Motivation: Applications of Regression in Research

Motivation: Applications of Regression in Research#

Regression analysis is a powerful statistical tool used in various research fields to understand the relationship between variables and make predictions. Regression analysis is also the fundamental tool of Econometrics, the discipline in economics that studies specific statistical tools to examine economic phenomena.

Regression analysis enables a series of interesting applications in quantitative research. In this introductory section, we will review some of these, including data extrapolation, causal relationship inference, and the construction of predictive models.

Uses of Regression#

1. Data Extrapolation and Prediction:

A first application of regression is data extrapolation. Let me begin by illustrating this use with a case study that I find particularly compelling: how Xbox gaming data was used to predict the outcome of the 2012 U.S. presidential election (Wang, et al. 2015).

As you may know, traditional polling methods, which typically rely on telephone surveys, have become increasingly less effective due to declining response rates and biased samples. Polls can easily be skewed toward specific demographics. Recognizing this challenge, researchers proposed a novel approach: leveraging the vast Xbox user base to launch a survey and create a dataset that reflected the demographic characteristics of the actual voting population. At first glance, this might sound strange: Xbox users are expected to be biased relative to the general population, specifically toward younger people!

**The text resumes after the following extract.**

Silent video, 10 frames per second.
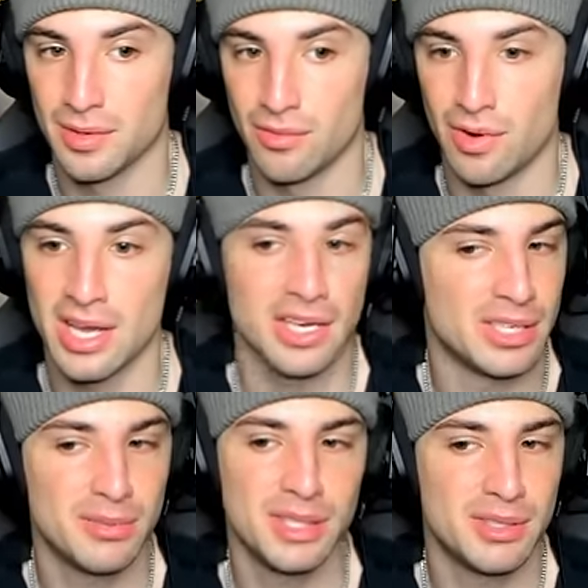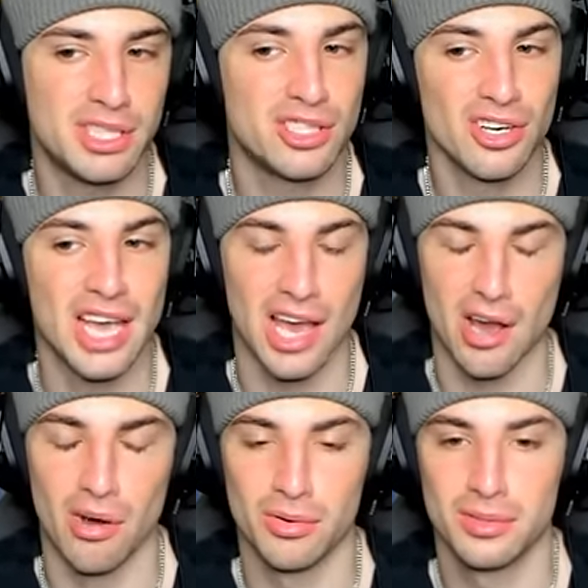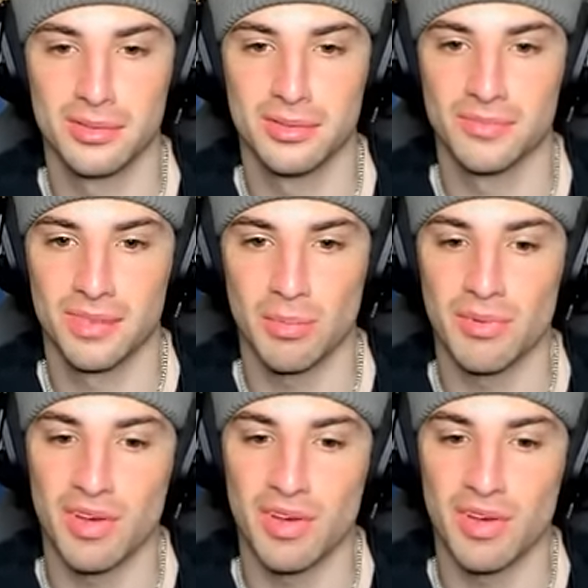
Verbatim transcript: Right? It should K O. I'd be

However, in this case, researchers employed an ingenious strategy to address the bias. Taking advantage of the thousands of responses they could obtain from Xbox users, they constructed a grid of different demographic profiles (e.g., age groups, gender, etc.) to estimate the voting tendencies of each group based on their characteristics. When data for specific combinations of characteristics were unavailable or too sparse, the researchers used interpolation, drawing on the results of similar demographic groups. Regression played a crucial role in this interpolation process, allowing researchers to make predictions even for groups with limited data. Once the grid of voting tendencies for each group was complete, the researchers weighted each group according to its share in the voting population (a process commonly referred to as post-stratification). As a result, they were able to obtain predictions quite close to the actual election outcomes.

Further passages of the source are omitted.